* Collected data:
--

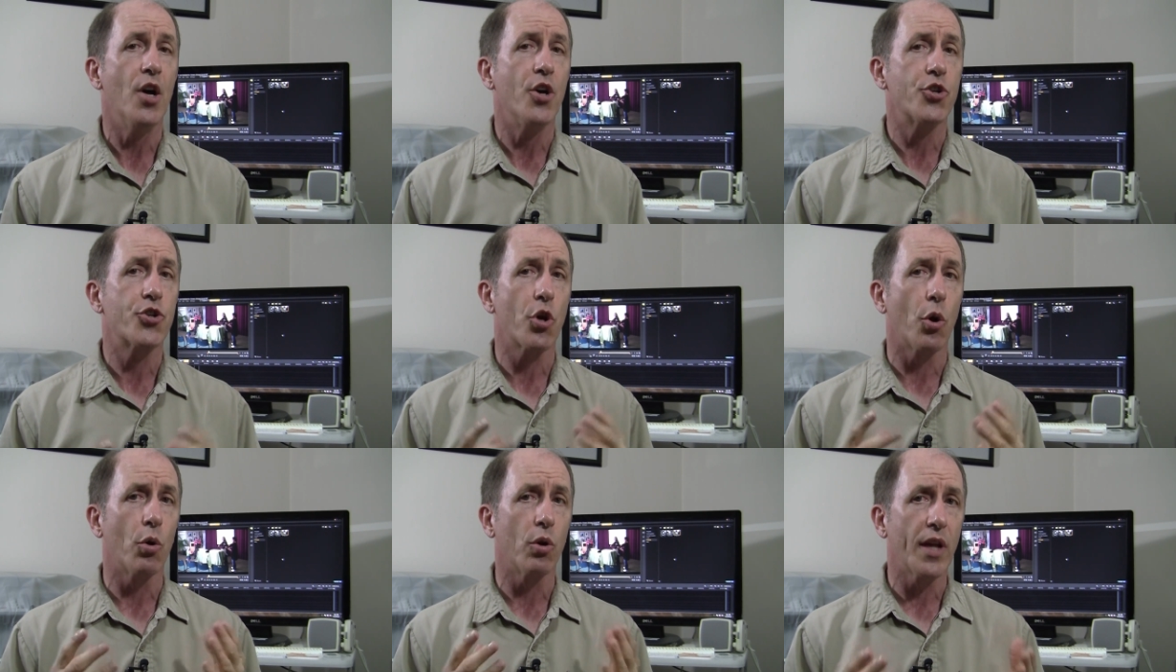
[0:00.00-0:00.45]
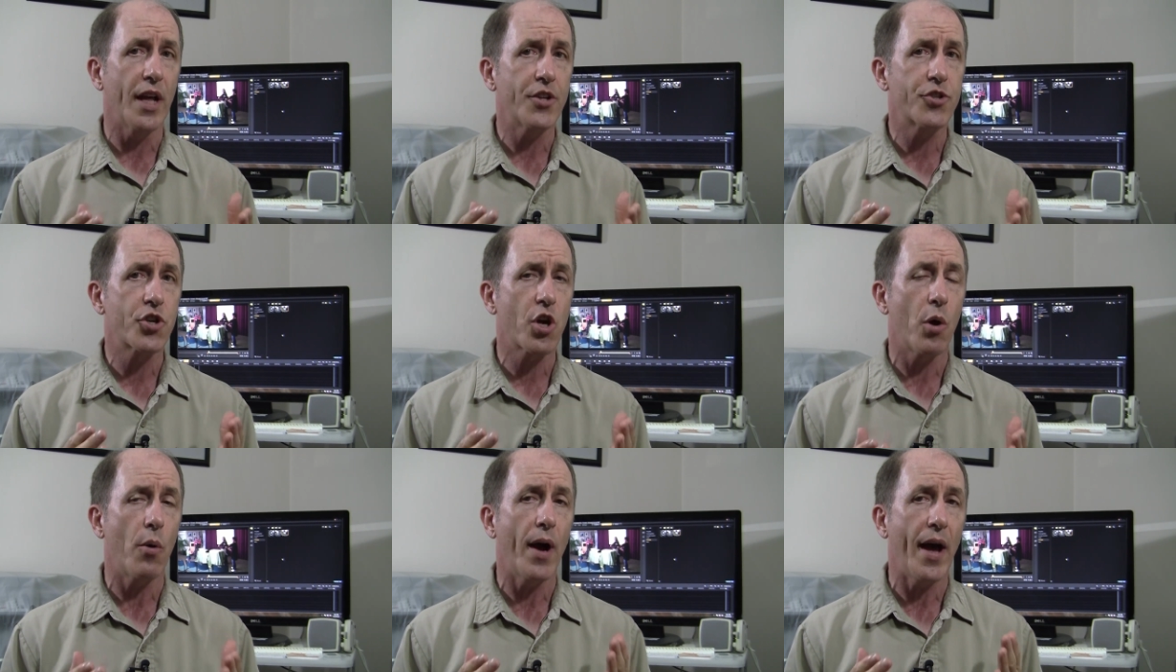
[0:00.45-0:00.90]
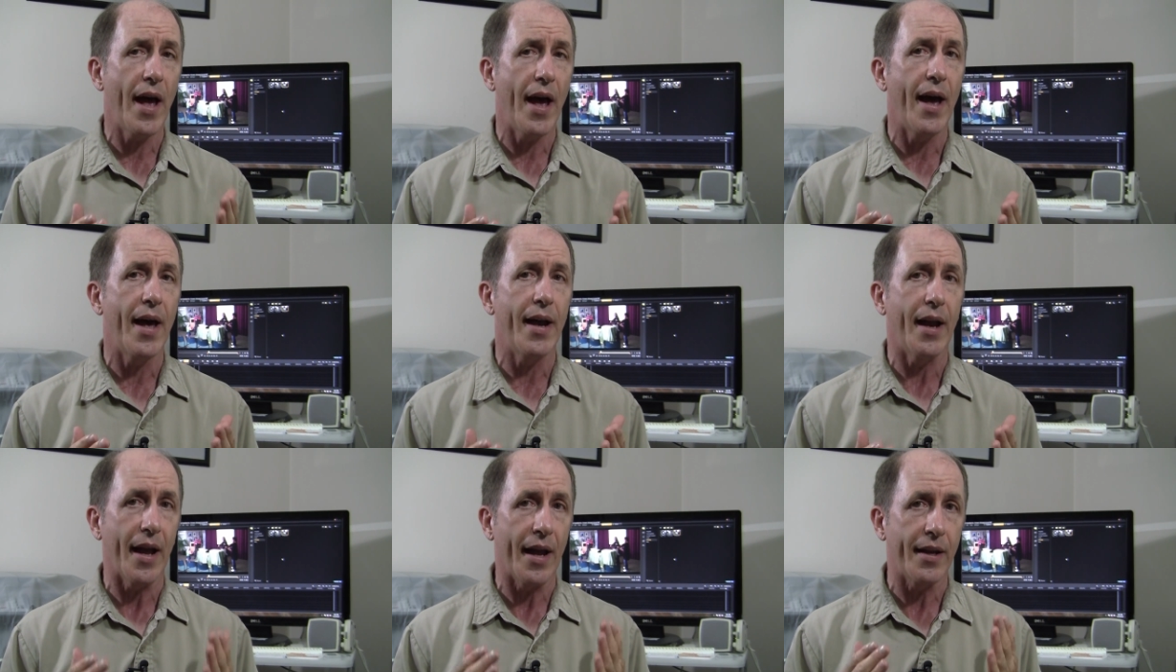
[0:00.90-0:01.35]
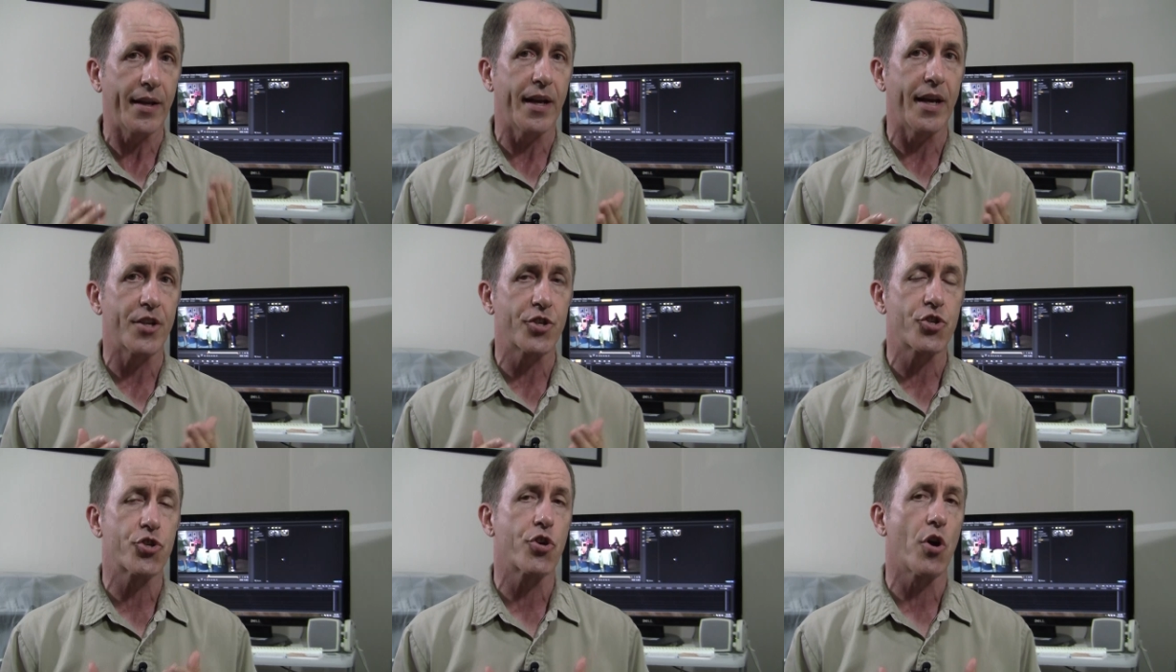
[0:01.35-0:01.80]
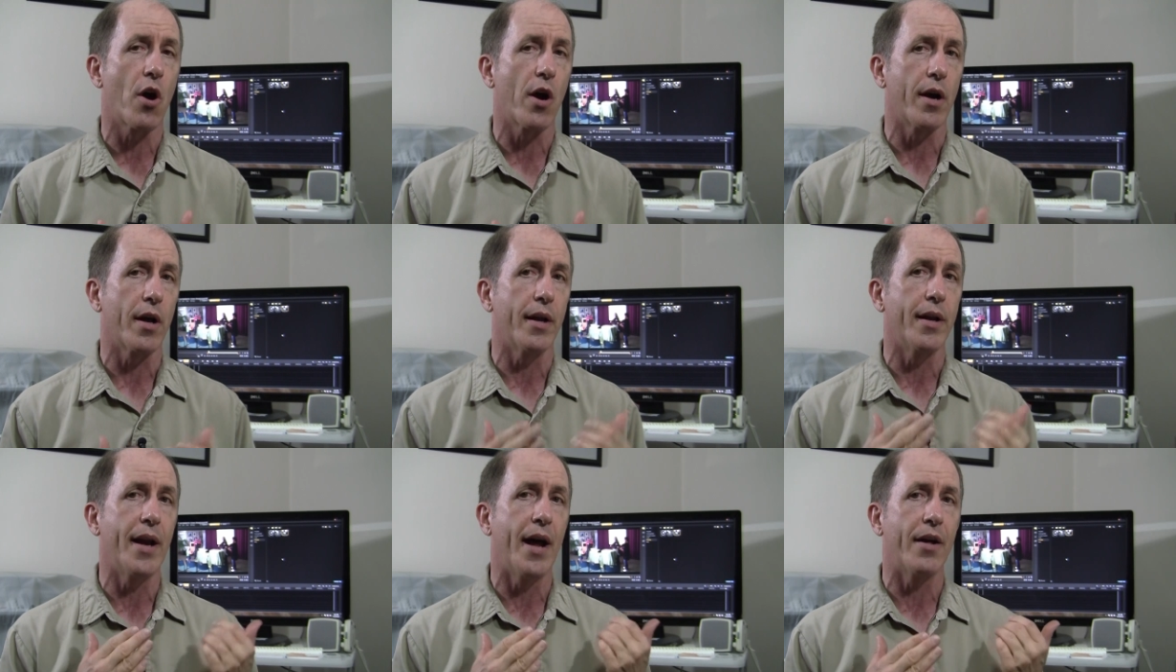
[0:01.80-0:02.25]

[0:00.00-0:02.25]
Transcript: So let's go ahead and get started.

--

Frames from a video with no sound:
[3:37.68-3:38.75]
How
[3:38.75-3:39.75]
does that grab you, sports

--

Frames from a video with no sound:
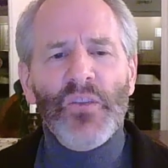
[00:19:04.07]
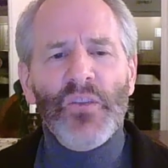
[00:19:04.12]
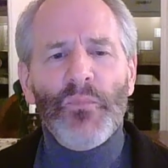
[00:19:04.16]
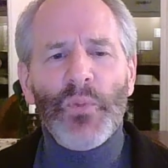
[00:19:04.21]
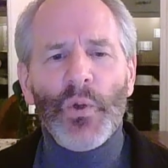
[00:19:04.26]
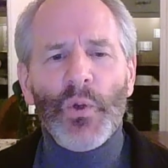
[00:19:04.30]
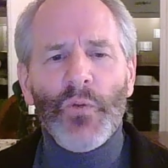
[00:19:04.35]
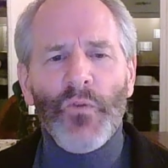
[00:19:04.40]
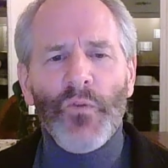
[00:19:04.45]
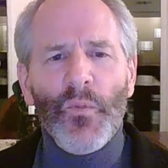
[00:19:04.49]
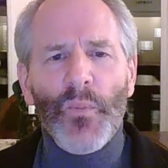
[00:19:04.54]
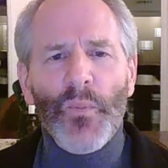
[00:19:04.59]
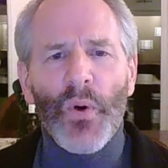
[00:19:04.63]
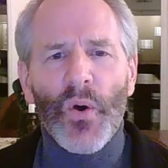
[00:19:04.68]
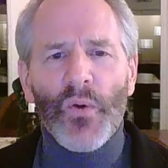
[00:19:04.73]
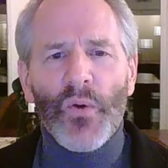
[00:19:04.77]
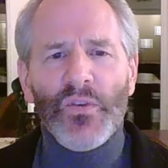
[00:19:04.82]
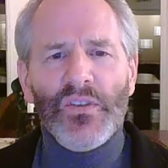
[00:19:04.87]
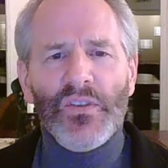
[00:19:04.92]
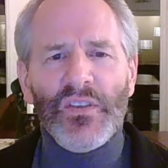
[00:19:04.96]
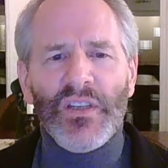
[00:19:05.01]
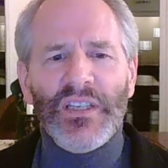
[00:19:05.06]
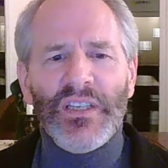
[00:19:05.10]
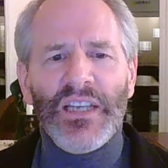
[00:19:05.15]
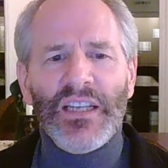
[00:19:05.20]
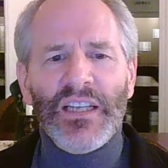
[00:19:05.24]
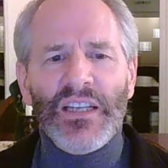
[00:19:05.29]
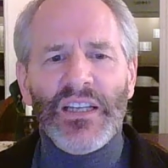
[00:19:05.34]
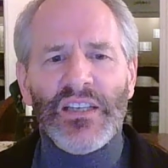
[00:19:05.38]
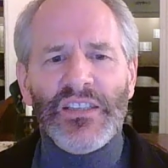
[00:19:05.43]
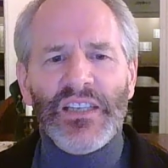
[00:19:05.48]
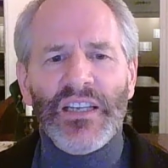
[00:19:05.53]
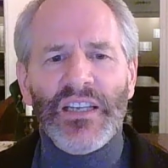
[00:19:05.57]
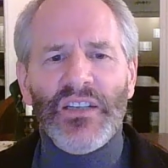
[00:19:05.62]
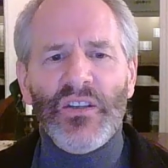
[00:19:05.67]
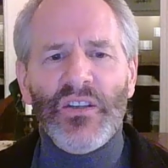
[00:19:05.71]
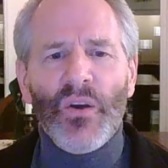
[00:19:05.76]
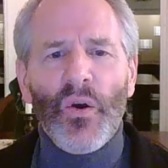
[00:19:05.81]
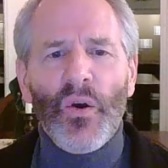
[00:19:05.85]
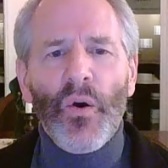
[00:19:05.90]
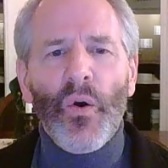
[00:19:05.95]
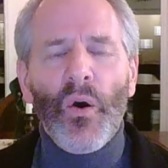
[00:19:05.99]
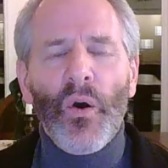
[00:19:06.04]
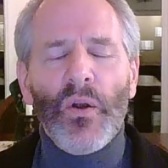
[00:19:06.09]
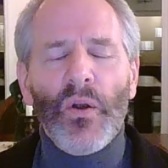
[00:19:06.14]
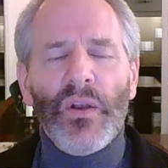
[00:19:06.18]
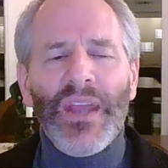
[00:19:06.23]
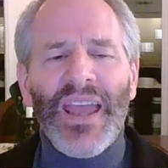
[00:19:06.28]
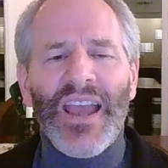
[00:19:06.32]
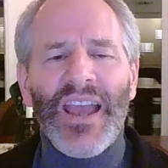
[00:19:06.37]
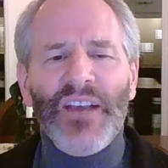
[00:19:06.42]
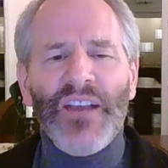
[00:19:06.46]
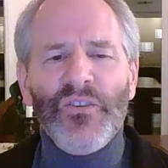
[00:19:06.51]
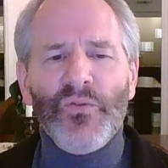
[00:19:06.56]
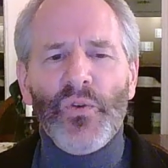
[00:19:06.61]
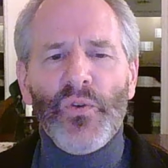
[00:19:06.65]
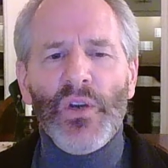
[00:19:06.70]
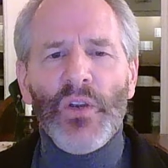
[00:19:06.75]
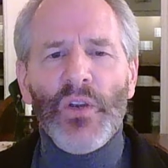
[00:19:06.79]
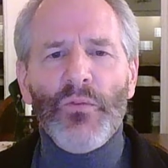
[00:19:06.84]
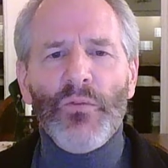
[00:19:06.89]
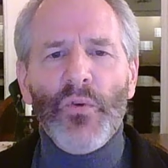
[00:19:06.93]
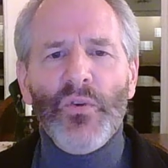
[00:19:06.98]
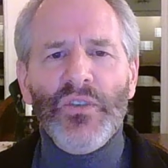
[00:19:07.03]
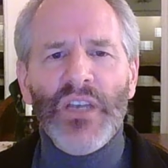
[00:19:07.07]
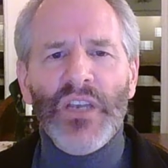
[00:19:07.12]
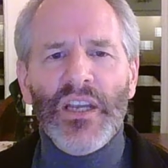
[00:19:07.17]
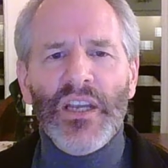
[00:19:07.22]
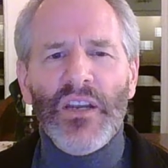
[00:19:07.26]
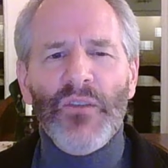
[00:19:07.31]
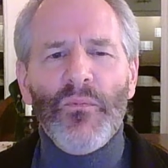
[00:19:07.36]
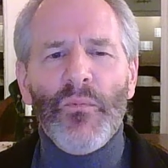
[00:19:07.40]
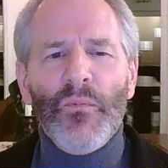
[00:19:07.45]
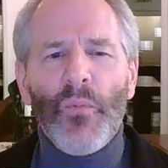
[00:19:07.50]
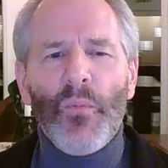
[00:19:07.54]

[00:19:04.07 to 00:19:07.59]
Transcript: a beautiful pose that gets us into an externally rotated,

--

* Problem description: Return the stretch of data that begins with the line showing "[00:19:06.98]" and goes on through the line showing "Transcript: a beautiful", exactly, with pictures removed.

* Completed exercise:
[00:19:06.98]
[00:19:07.03]
[00:19:07.07]
[00:19:07.12]
[00:19:07.17]
[00:19:07.22]
[00:19:07.26]
[00:19:07.31]
[00:19:07.36]
[00:19:07.40]
[00:19:07.45]
[00:19:07.50]
[00:19:07.54]

[00:19:04.07 to 00:19:07.59]
Transcript: a beautiful pose that gets us into an externally rotated,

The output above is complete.